By now, we’ve all seen the memes. The gas cans. The gas bags.
And if you filled up your own gas tank this week, you’ve definitely felt some pain, with gas prices soaring above $3 per gallon for the first time in 7 years.
The good news is, I can also help you find some serious upside…
The Hidden Variable That Will Keep Driving Gas Through The Roof
First, let’s take a quick look at the pipeline itself.
Source: Fox News
The truth is, there is plenty of gasoline supply along the Colonial pipeline states to ride the tide as Colonial restores the integrity of their electronic infrastructure. Indeed, Colonial has already resumed services.
But although the pipeline is back online, we aren’t out of the woods yet.
There is currently a national shortage of truck drivers. Demand for consumer goods remains high stressing an already stressed-out trucking industry. They can’t deliver goods fast enough. Of course, these goods include gasoline. Less truckers to deliver gas means less supply. With an ever-present demand for gas, this means one thing… higher prices.

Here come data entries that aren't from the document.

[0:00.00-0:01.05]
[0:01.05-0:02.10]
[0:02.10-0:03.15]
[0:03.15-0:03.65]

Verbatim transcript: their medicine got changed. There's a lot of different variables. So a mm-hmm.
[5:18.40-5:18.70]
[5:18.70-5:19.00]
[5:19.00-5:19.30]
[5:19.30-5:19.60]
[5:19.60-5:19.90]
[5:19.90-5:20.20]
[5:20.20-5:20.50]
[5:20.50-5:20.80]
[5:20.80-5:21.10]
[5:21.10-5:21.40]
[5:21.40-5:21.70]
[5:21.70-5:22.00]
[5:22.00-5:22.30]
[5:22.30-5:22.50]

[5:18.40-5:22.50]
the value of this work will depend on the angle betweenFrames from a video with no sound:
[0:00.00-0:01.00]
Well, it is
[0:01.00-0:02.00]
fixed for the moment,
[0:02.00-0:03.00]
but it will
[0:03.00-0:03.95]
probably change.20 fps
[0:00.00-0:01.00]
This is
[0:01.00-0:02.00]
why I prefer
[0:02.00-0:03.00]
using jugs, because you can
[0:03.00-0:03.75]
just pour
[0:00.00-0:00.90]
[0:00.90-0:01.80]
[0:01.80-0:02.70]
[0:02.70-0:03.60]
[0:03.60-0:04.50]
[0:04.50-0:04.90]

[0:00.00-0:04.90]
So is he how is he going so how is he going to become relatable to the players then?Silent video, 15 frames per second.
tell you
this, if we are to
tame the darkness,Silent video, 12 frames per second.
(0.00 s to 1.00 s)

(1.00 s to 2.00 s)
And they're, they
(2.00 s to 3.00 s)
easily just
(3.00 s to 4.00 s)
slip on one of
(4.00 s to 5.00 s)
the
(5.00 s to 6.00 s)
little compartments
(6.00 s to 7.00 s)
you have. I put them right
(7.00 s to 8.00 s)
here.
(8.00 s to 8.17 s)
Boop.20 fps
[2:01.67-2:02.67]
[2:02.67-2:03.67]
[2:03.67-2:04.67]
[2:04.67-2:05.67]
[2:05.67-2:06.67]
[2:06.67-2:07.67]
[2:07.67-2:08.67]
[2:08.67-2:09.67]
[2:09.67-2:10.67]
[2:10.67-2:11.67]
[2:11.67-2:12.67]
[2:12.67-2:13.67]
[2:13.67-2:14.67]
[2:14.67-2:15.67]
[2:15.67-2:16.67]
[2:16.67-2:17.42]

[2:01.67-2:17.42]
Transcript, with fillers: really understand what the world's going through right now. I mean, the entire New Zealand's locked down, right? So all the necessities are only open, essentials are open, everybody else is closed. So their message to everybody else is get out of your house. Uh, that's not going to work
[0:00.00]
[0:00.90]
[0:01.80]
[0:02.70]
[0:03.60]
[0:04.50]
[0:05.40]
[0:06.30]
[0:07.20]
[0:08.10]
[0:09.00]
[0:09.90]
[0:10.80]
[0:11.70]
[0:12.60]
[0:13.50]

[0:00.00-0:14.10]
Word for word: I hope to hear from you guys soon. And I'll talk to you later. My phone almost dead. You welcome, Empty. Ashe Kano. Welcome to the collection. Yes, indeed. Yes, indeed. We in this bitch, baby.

The simplest way to trade rising gasoline prices is to trade gasoline.
If you’re a futures trader, you could simply trade the RBOB gasoline futures contract.
If not, don’t worry. The United States Gasoline Fund ETF (NYSE: UGA) tracks U.S. gas prices and that’s another way to go.
Check out the UGA chart below:
As you can see, the UGA has been on the rise since Halloween 2020 and is now at 3 ½ year highs. Of course, you’ve seen prices at the pump and already know that.
If supply continues to be constrained, expect UGA to rise from here.
And please, as a friendly reminder, hoard this ETF, not gas.